*** Opening of Provided data ***
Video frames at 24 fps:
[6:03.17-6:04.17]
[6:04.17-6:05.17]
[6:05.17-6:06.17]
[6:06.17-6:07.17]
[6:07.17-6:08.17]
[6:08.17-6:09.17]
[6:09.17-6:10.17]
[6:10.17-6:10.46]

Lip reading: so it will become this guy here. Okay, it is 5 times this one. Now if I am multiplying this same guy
*** Close of Provided data ***
*** Opening of Provided data ***
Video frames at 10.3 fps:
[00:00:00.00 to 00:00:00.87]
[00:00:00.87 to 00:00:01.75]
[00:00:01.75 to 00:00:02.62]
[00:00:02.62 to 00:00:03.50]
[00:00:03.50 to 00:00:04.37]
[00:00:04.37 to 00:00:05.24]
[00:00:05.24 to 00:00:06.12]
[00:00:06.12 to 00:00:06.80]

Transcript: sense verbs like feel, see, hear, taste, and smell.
*** Close of Provided data ***
*** Opening of Provided data ***
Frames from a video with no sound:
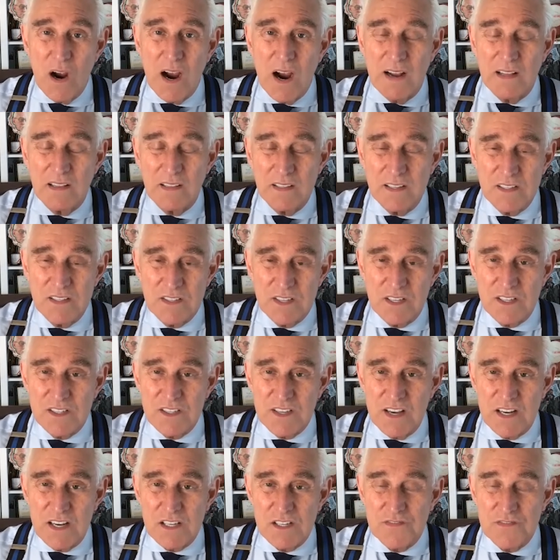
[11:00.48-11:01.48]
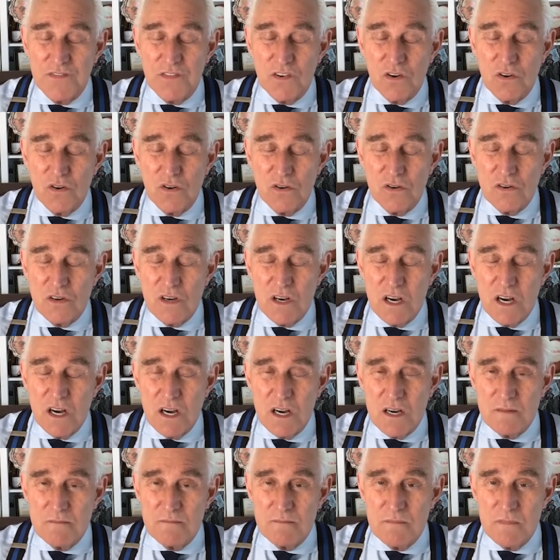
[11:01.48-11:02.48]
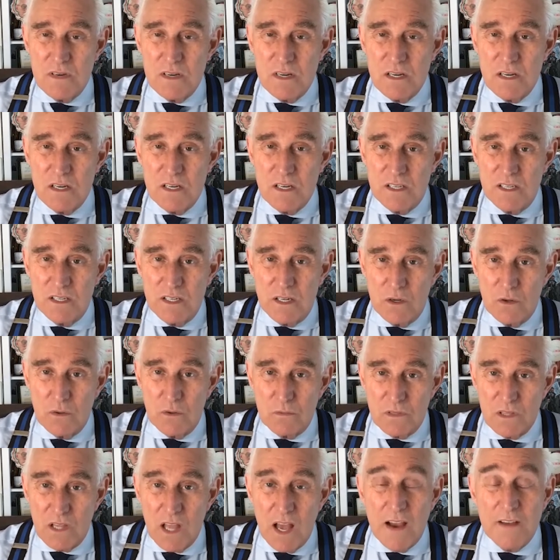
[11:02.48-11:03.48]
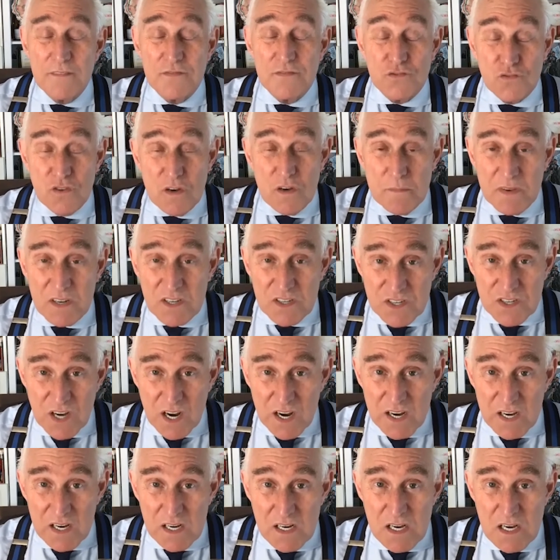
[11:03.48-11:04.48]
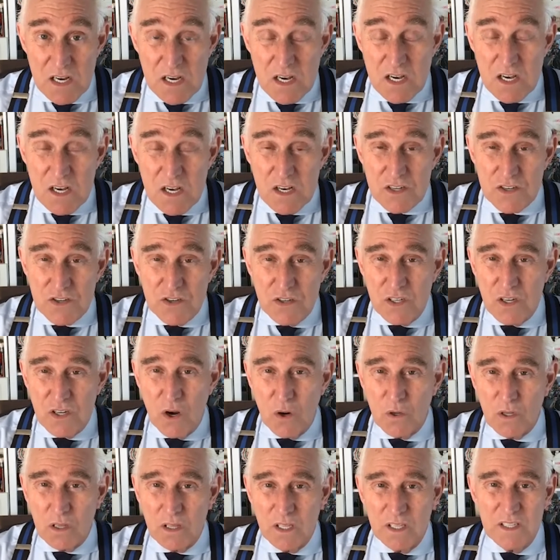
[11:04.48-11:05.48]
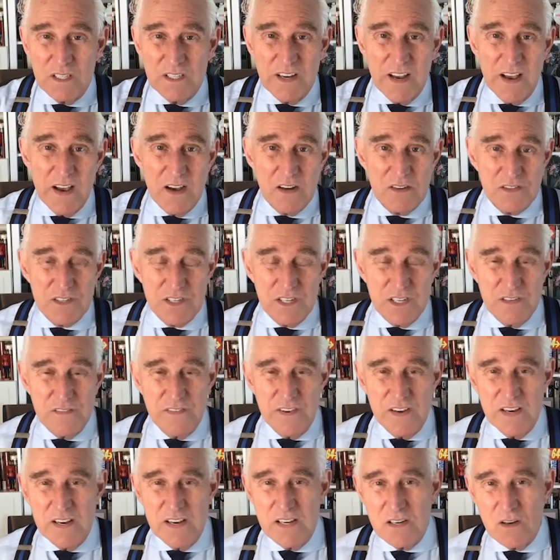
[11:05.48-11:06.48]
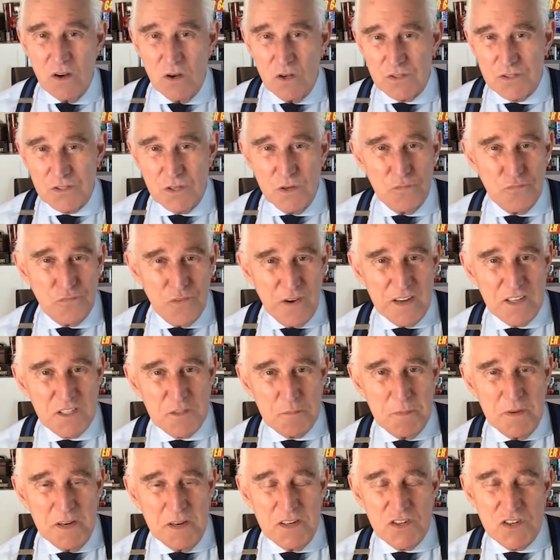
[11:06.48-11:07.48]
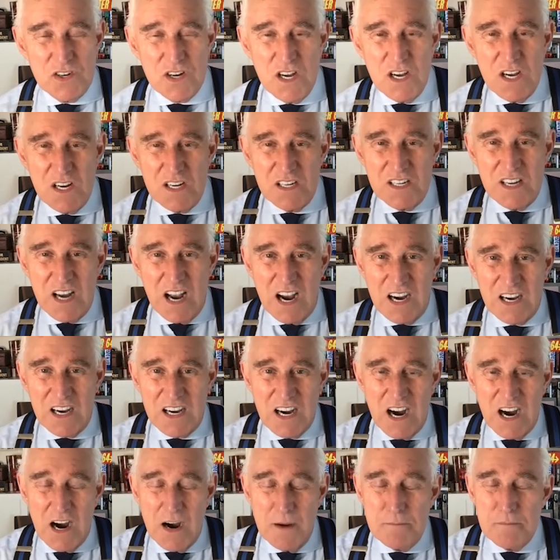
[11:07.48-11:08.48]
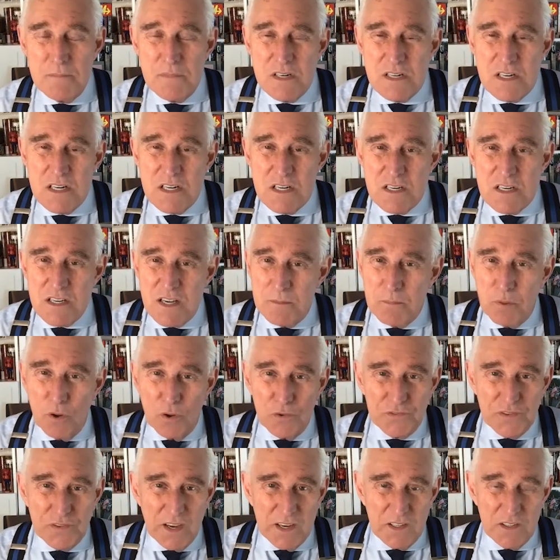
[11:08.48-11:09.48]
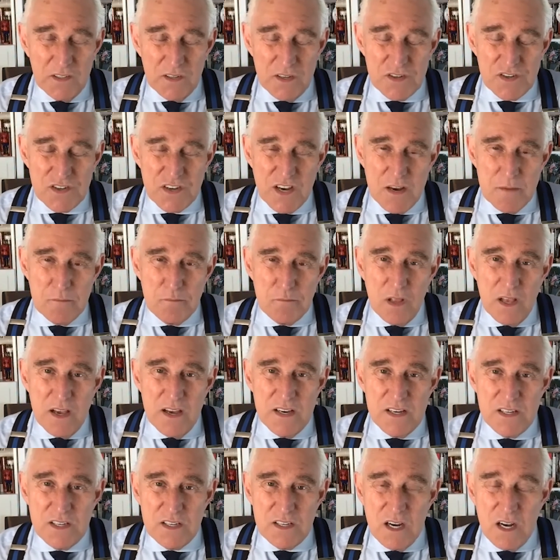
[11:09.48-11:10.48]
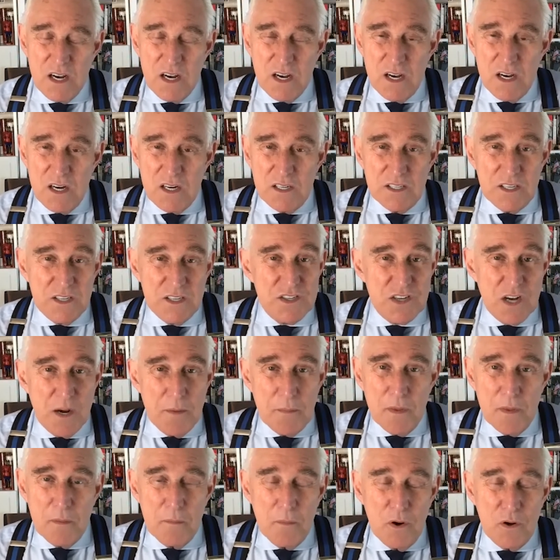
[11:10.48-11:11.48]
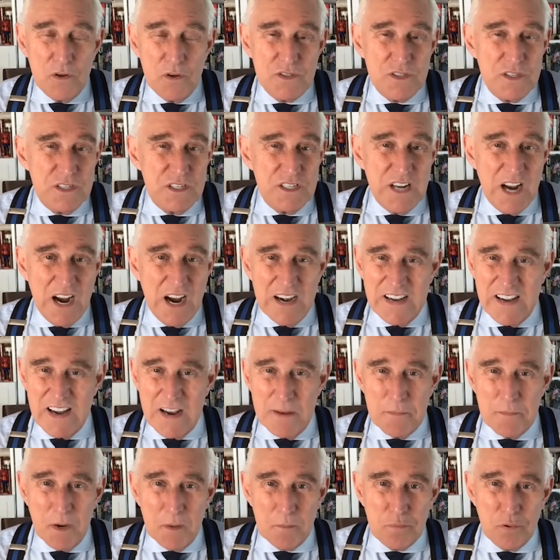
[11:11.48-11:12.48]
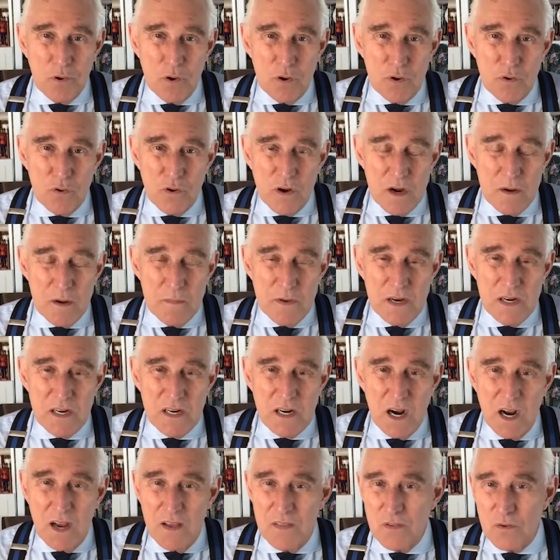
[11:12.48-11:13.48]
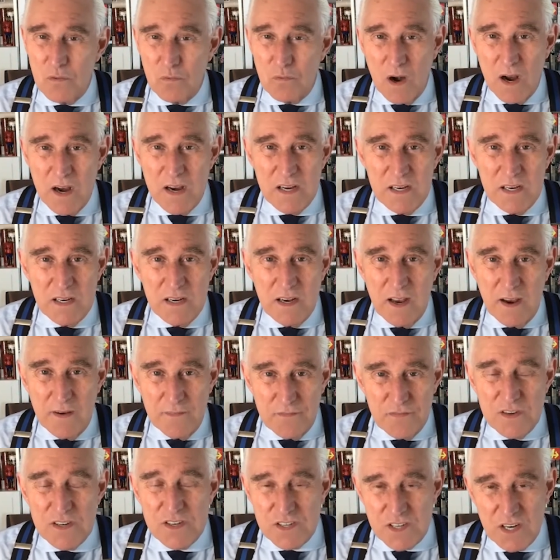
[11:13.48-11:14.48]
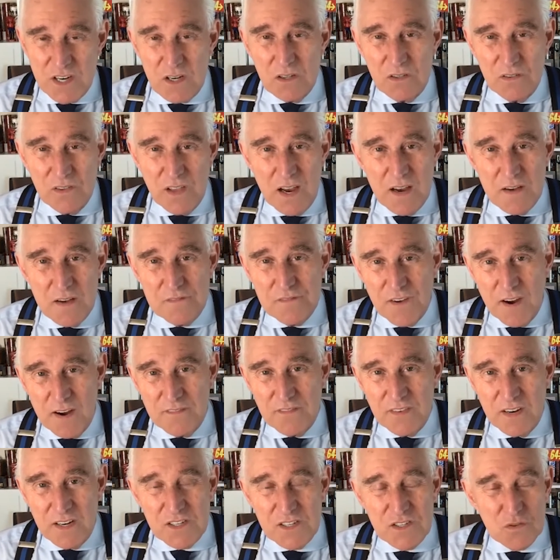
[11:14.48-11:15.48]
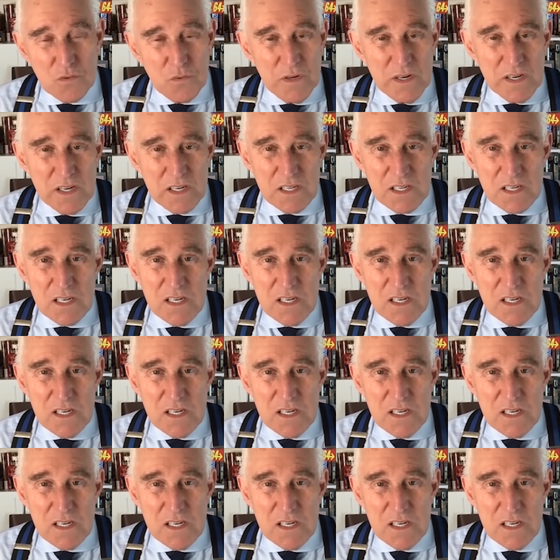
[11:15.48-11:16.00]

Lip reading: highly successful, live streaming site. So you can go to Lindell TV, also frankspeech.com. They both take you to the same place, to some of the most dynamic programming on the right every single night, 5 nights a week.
*** Close of Provided data ***
# [Directions]
Using the entries above, write out exactly the lines from the one with "Frames from a" through the one with "Lip reading: highly", ends included. Leave out any pictures.

# [Written response]
Frames from a video with no sound:
[11:00.48-11:01.48]
[11:01.48-11:02.48]
[11:02.48-11:03.48]
[11:03.48-11:04.48]
[11:04.48-11:05.48]
[11:05.48-11:06.48]
[11:06.48-11:07.48]
[11:07.48-11:08.48]
[11:08.48-11:09.48]
[11:09.48-11:10.48]
[11:10.48-11:11.48]
[11:11.48-11:12.48]
[11:12.48-11:13.48]
[11:13.48-11:14.48]
[11:14.48-11:15.48]
[11:15.48-11:16.00]

Lip reading: highly successful, live streaming site. So you can go to Lindell TV, also frankspeech.com. They both take you to the same place, to some of the most dynamic programming on the right every single night, 5 nights a week.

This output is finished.